By: Brendan (btrotter.delete@this.gmail.com), May 13, 2006 9:51 pm
Room: Moderated Discussions
Hi,
nick (anon@anon.com) on 5/13/06 wrote:
>Brendan (btrotter@gmail.com) on 5/13/06 wrote:
>>nick (anon@anon.com) on 5/13/06 wrote:
>
>>>Great now your scalability sucks, and you can do this with
>>>a monolithic kernel anyway as Linus points out.
>>
>>The message queues are only locked when messages are being added or removed. I
>>guess it does depend on how the messaging is done - synchronous messaging would probably suck for scalability.
>
>No, it would suck. You're about 10 years behind: lock
>contention doesn't hurt scalability any more, cacheline
>contention does.
Am I?
For my last prototype, each thread has a "thread control block" containing it's message queue lock (one queue per thread). While each lock wasn't alone in it's own 128 byte area (Intel's recommendation) the data around it was deliberately arranged so that only rarely accessed things are in the same area as the lock. The chance of 2 or more CPUs trying to read/write to any of the items in the same cache line as the lock (including the lock itself) is very small. This could have been improved (every lock in it's own 128 byte area), but the extra memory cost wasn't worth the negligable gain.
>>>>Also, a micro-kernel is often small enough that the equivelent of a "big kernel
>>>>lock" is practical, meaning you could have one lock in the entire system in addition
>>>>to any "processes specific" locks, and no other locks.
>>>
>>>I don't know what systems that thing would run on, but it
>>>wouldn't be any big ones, that's for sure.
>>
>>That depends what the OS is designed for and how fast the slowest kernel function is.
>
>The microkernel handles scheduler, interrupts, IPC, and
>queueing messages to servers? And it has a big kernel lock?

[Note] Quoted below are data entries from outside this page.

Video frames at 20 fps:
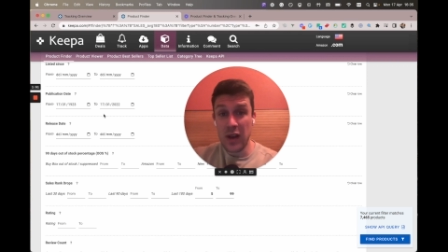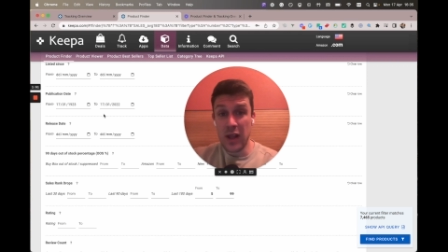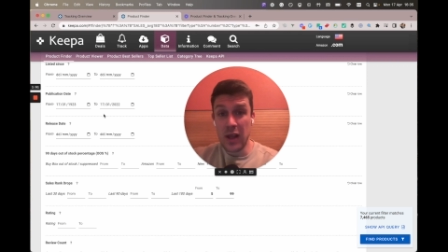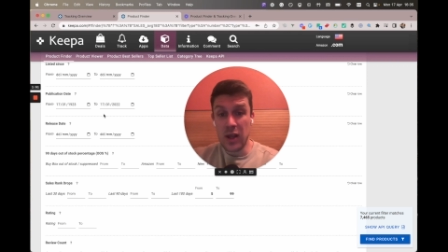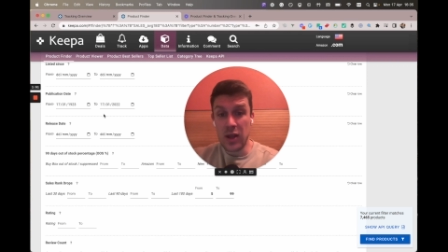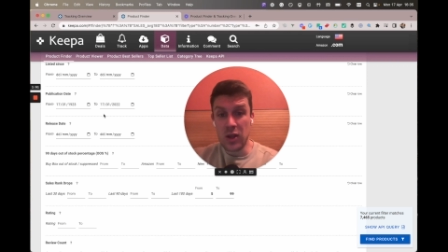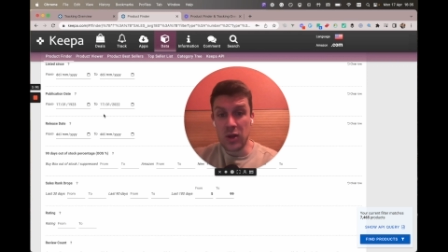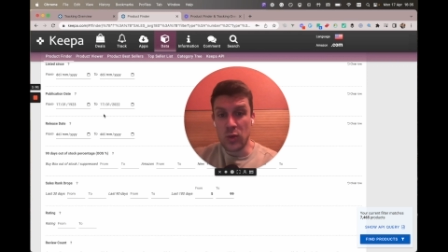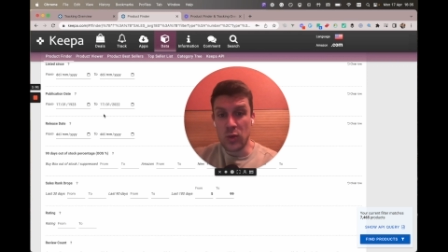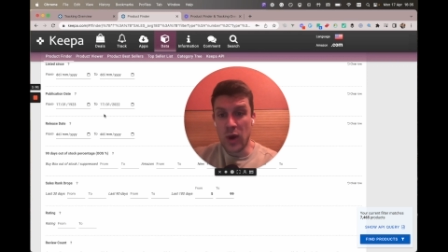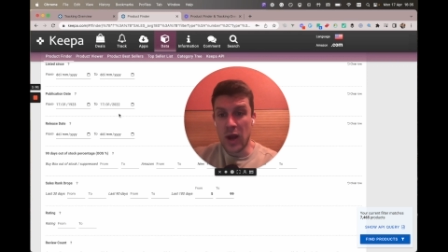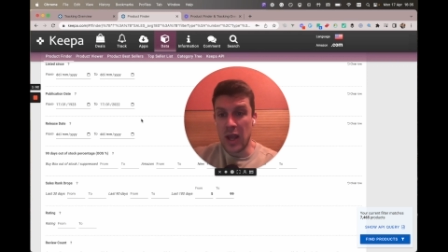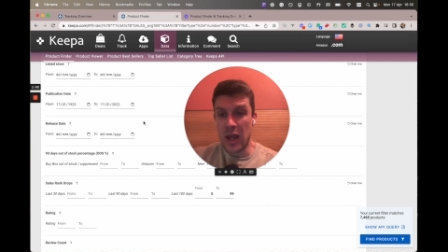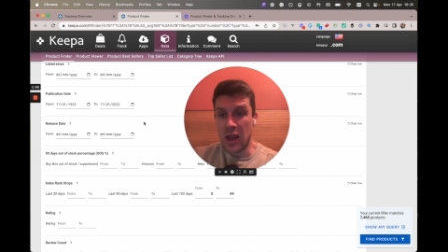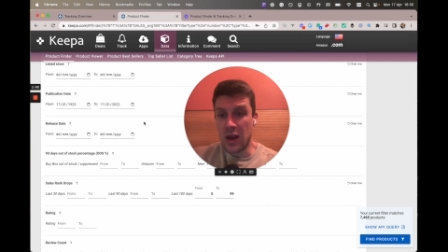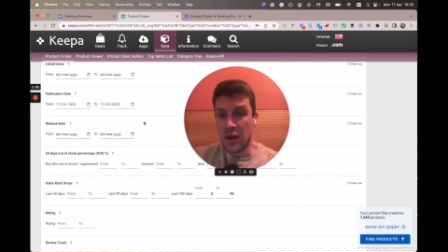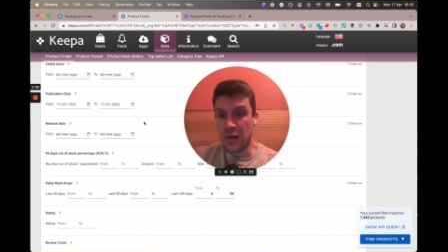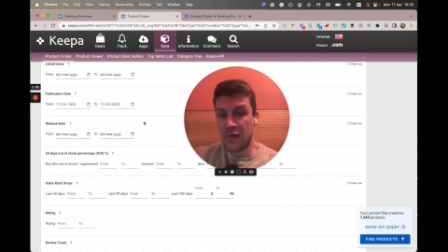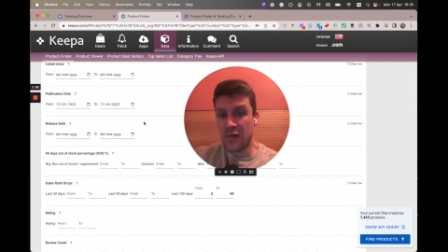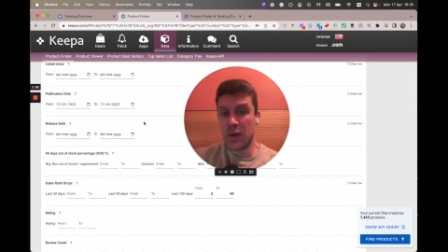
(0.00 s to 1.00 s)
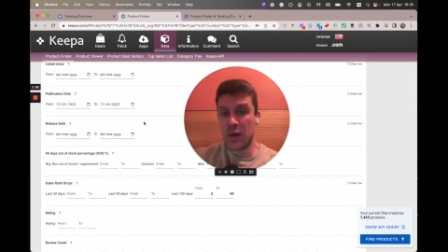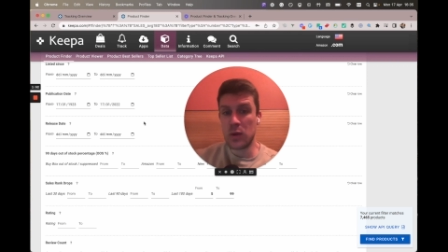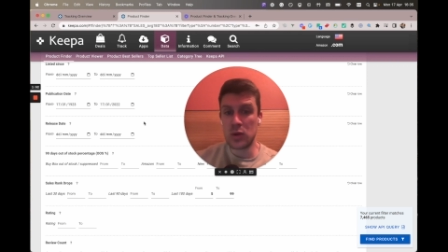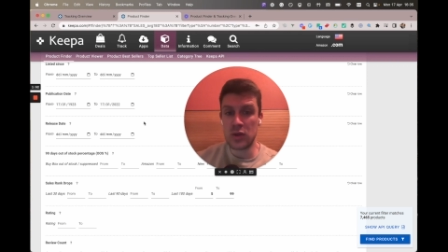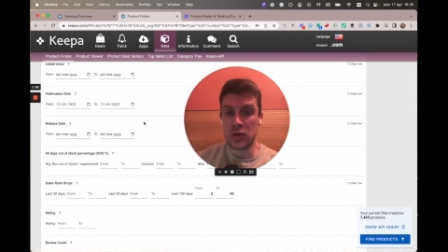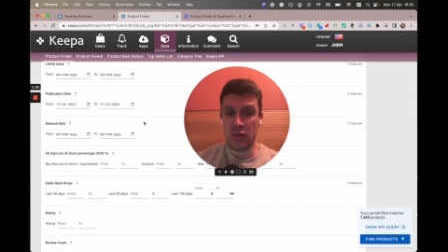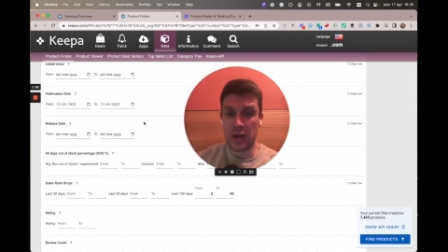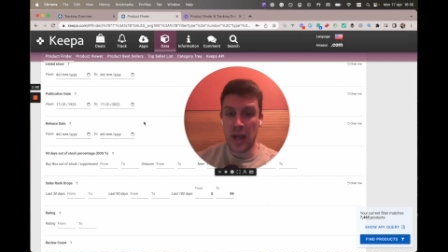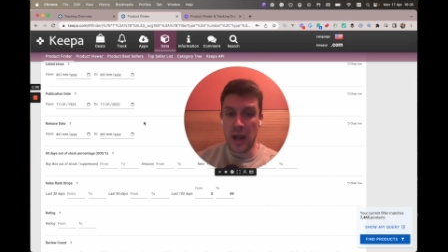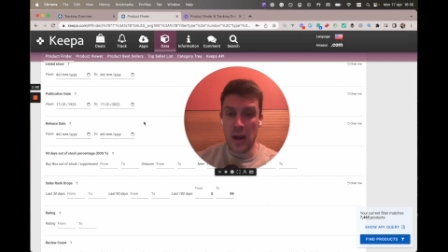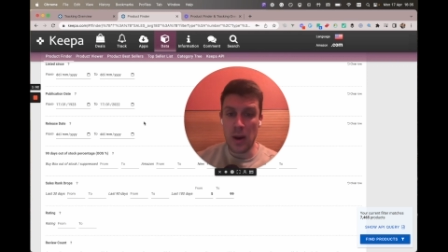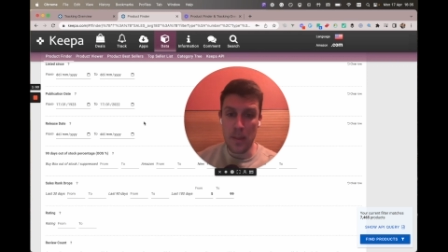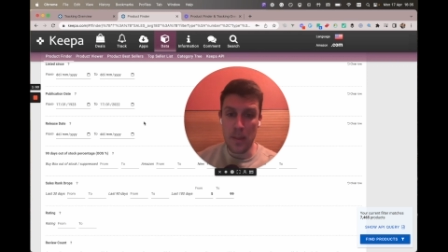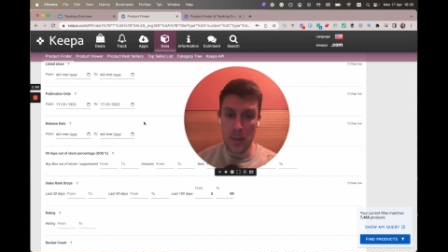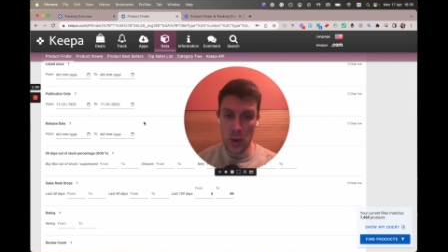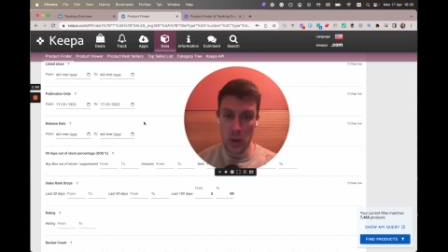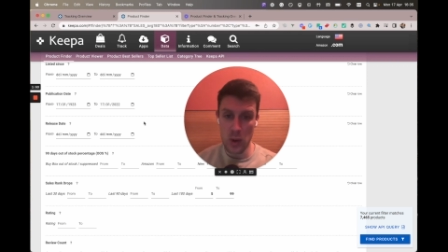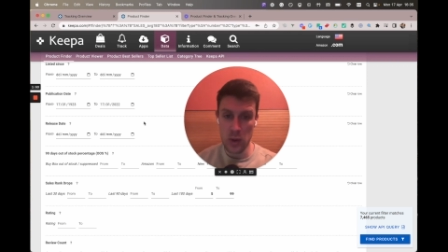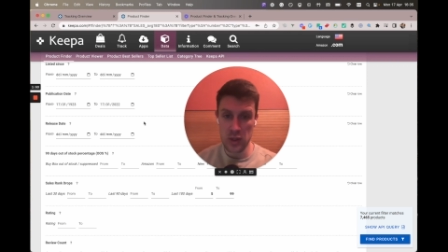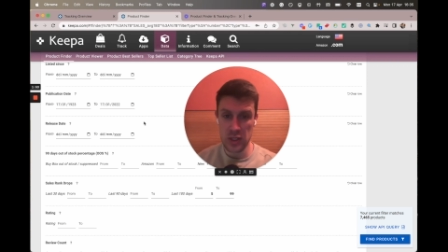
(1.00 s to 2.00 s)
a good way of filtering out
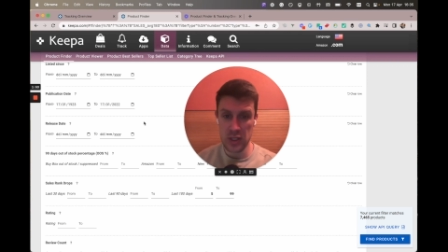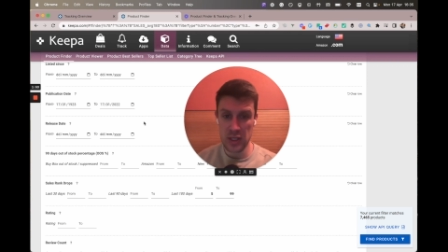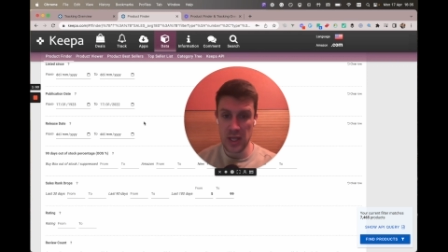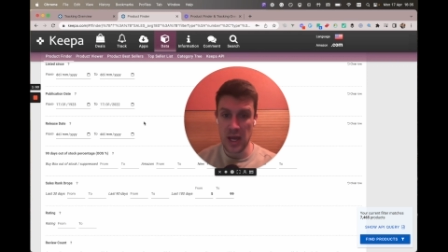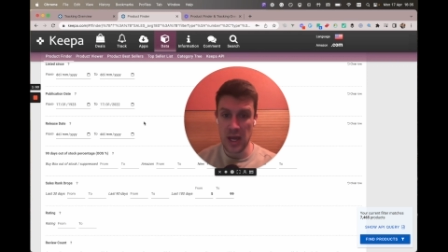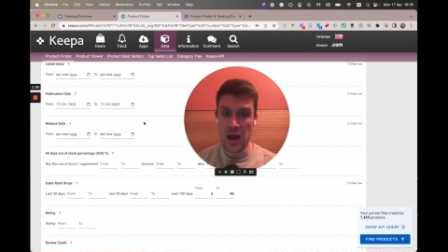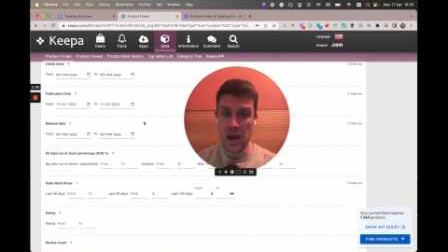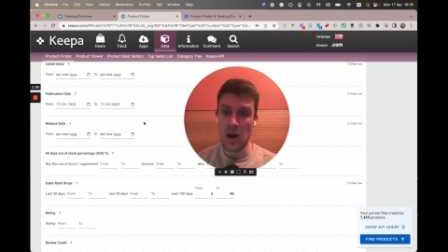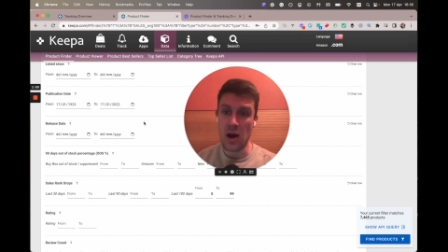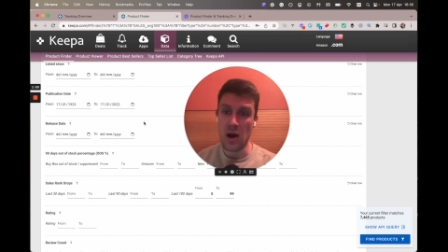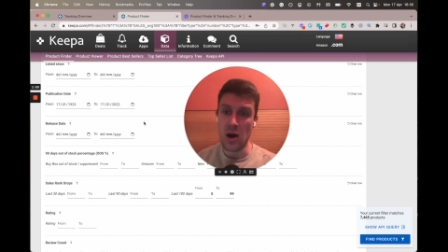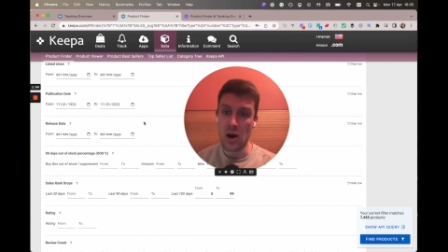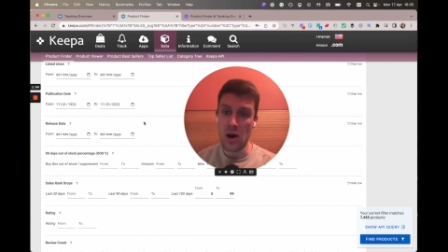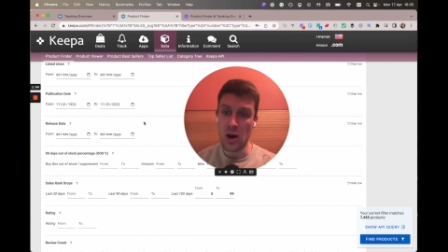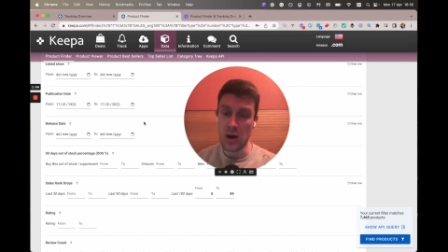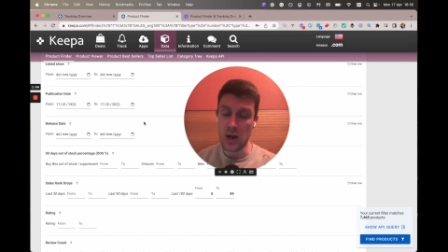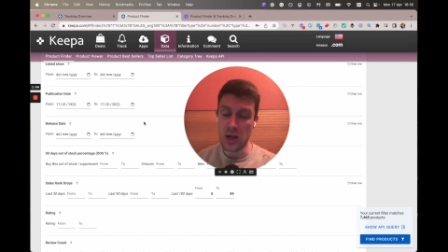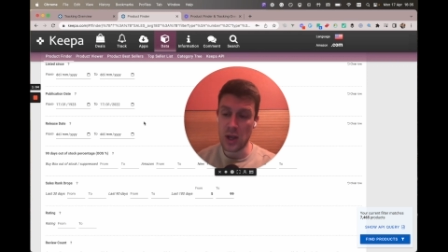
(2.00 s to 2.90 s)
books that are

>Then scalability sucks, full stop.
If the OS is designed for UP and SMP with 4 or less CPUs, and if the slowest kernel function is relatively fast, then it may be worth sacrificing a tiny amount of performance for simplified locking.

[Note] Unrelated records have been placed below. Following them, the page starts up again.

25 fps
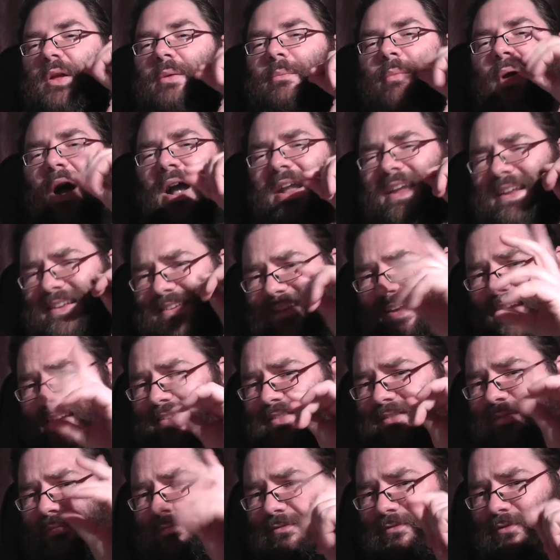but I can
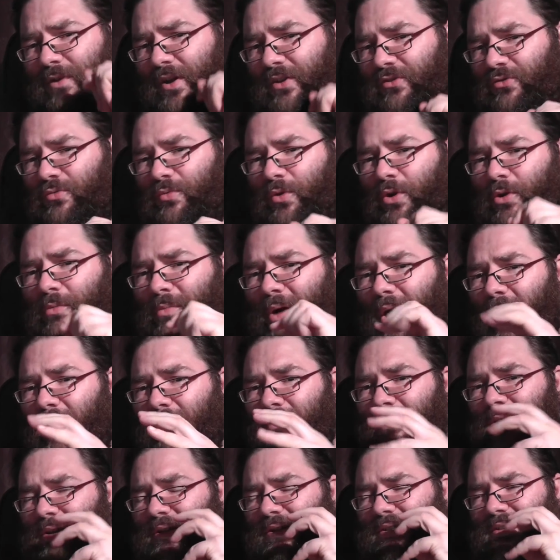taste some fresh
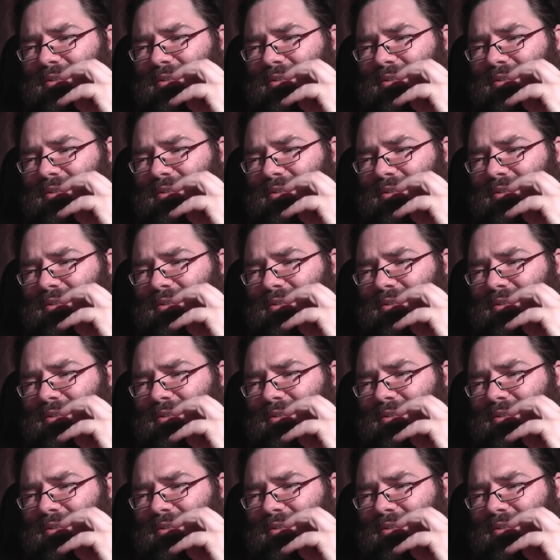rhubarb,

Given that (IIRC) Linux itself used a "big kernel lock" and nothing else for version 2.0, and that this lock is still used (although for a lot less than it originally was), and that the slowest kernel function within Linux 2.0 would've been much longer, I don't think you're in a position to argue too much.

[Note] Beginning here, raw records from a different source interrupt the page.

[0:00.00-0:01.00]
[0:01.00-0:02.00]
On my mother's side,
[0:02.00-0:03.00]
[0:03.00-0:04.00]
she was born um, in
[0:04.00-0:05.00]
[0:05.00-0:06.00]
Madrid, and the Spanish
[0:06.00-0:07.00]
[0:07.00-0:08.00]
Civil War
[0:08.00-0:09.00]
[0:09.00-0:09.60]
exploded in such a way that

It's just one of many compromises - scalability vs. developer time in this case.
>>>>Another potential advantage is NUMA systems, where you can set the CPU affinity
>>>>on a device driver so that it's always run on a CPU that is "close" to the I/O controller
>>>>used by the device. This doesn't apply to things like
>>>
>>>No, this is not. Because if the data is coming from / going
>>>to somewhere off node, you must send it across nodes anyway.
>>>And now you *also* have control information (messages) going
>>>across nodes as well.
>>
>>For control information you've got a choice - access the control data across nodes,
>>or access the device driver code and it's local state across nodes. Unless everything
>>(control data, code and state) is on the same node it can't be "perfect" regardless
>>of what you do (for all kernel designs).
>
>That isn't a choice, that is a restriction!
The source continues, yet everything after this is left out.